Quest’ultimo si presta tantissimo a essere confezionato in una busta lunga e abbiamo dei progetti ad hoc. Abbiamo una “ricetta” sui trattamenti per ogni prodotto. Tra i test fatti una novità anche sulle erbe aromatiche con risultati molto promettenti. Siamo stati recentemente in Olanda dove abbiamo fatto un open day da Argos, nostro distributore per il Benelux, e abbiamo trattato prodotti come patate, ravanelli ma anche pomodorini, prodotti in foglia, bietole, indivia. Si deve rispettare la catena del freddo per la logistica: al momento in cui i prodotti arrivano sui banchi sono tra 4 e 8 gradi; di norma, per un breve periodo di 2-3 giorni, non necessitano di banchi frigo.
Non c’è l’idea di testare la quarta gamma?
Con il nostro programma di ricerca al momento abbiamo altri progetti.
Il mercato sembra oggi premiare l’Rpet, come stanno aumentando i costi della carta che è fortemente energivora?
Tutti i polimeri di origine fossile hanno durata di vita molto lunga, non si compostano e ci mettono a rischio da inquinamento da microplastiche. Noi però non siamo contro l’utilizzo della plastica: ben venga l’Rpet se chi lo produce lo fa in modo etico. Gli imballaggi devono essere riciclabili: il 95% degli imballaggi flessibili di ortofrutta sono plastiche 07, accoppiati, laminati, composti da polimeri di diversa fabbricazione che non sono riciclabili. Noi siamo un’alternativa plastic free. Sui costi abbiamo subito un aumento importante della materia prima nell’ultimo anno, ma pare siamo al picco. Dal prossimo anno speriamo nella discesa dei prezzi.
Quale interesse suscita il prodotto nella gdo?

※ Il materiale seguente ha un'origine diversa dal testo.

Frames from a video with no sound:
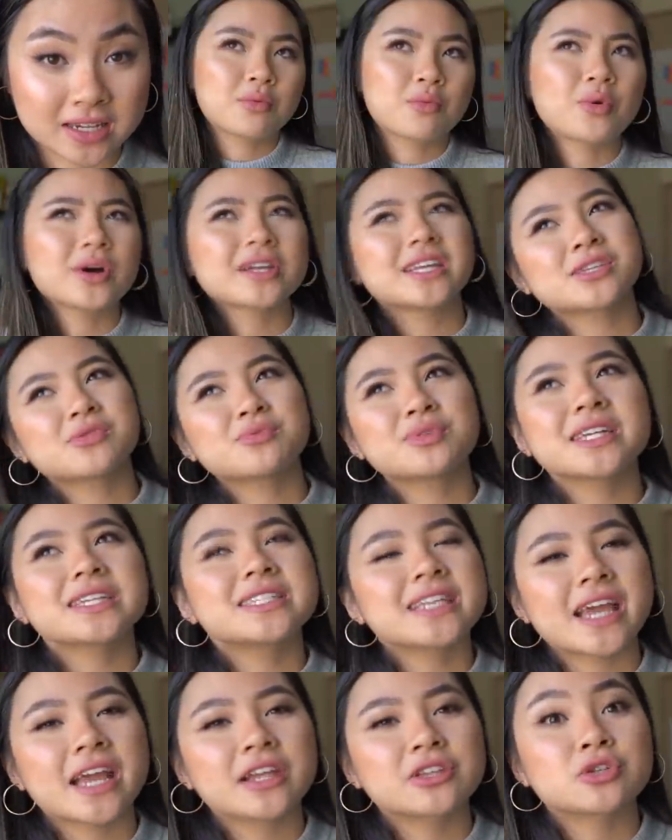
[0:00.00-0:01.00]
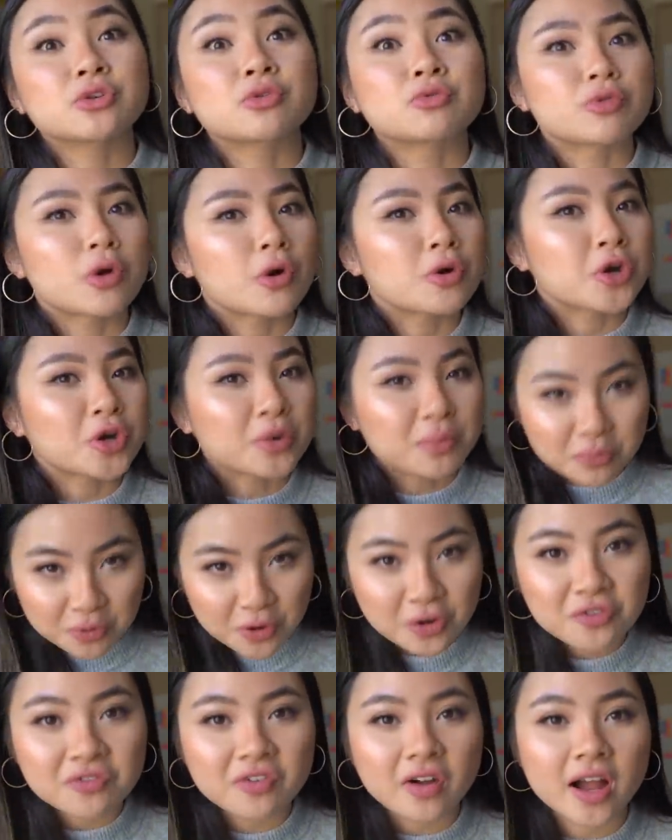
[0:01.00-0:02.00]
What does it really take to grow your
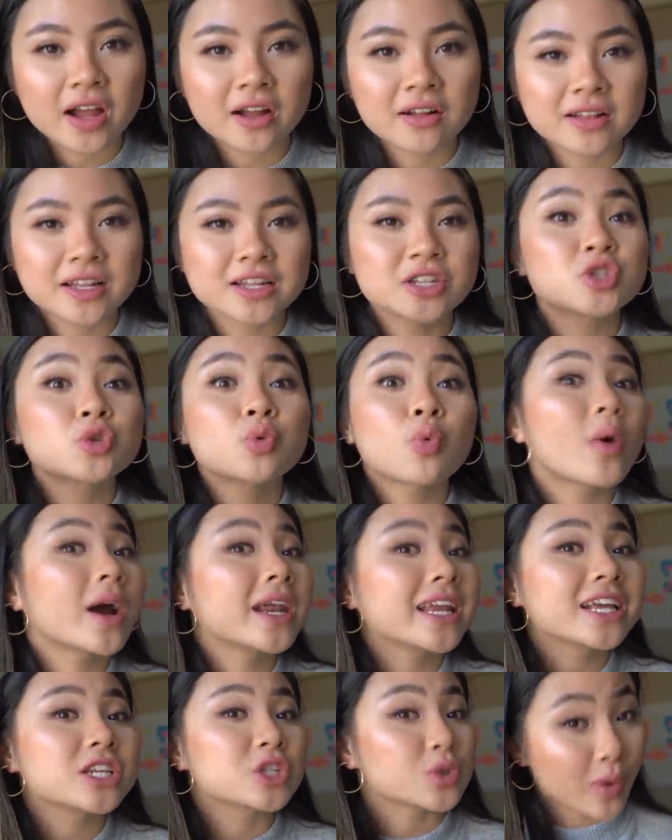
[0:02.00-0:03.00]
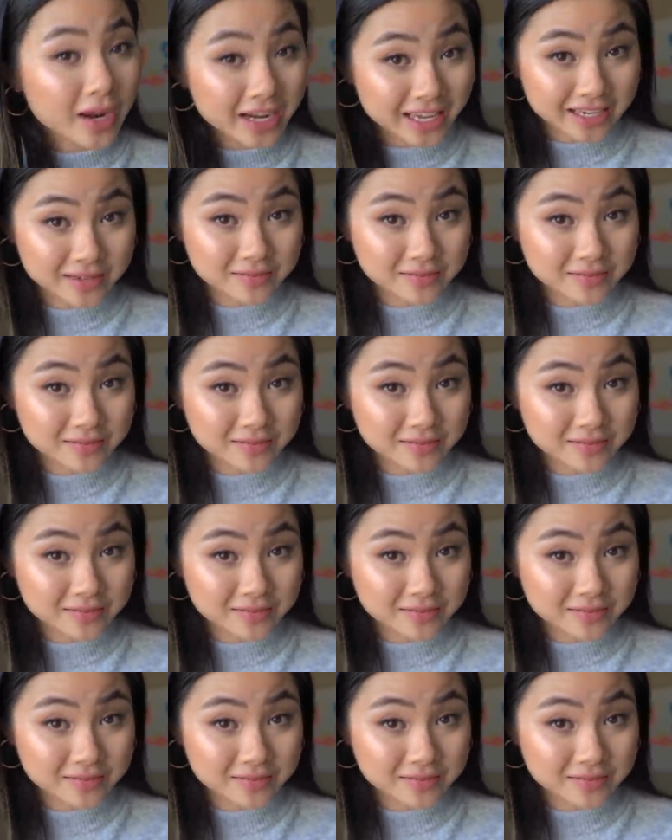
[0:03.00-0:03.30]
profile in 2020?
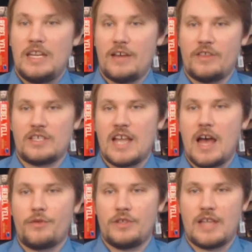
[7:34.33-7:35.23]
Now, the
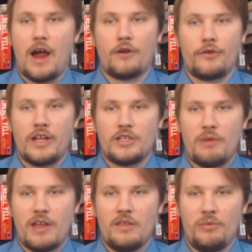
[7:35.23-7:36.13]
South is
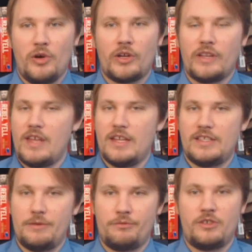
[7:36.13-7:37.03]
outraged by the book, and they
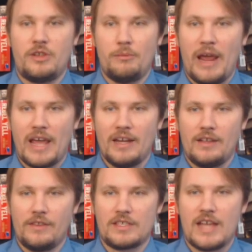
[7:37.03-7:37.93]
attempt to ban
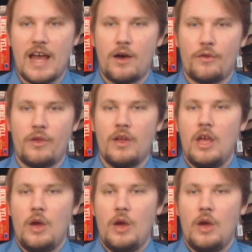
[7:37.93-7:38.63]
it in the South.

La gdo italiana sembra in attesa di soluzioni analoghe di grosse aziende che peraltro forniscono già imballaggi in plastica. Non è così all’estero, dove lavoriamo con diverse catene e stiamo ricevendo numerose richieste ogni giorno. Fino a poco tempo fa qualche gruppo italiano aveva un occhio di riguardo sul tema della compostabilità, che però non è in economia circolare. Oggi c’è attenzione sull’Rpet che esiste da diversi anni: si tratta di utilizzare una parte pet da riciclo. Con questo materiale il problema rimane l’inquinamento da microplastiche, se finisce nell’ambiente: la carta non ce l’ha.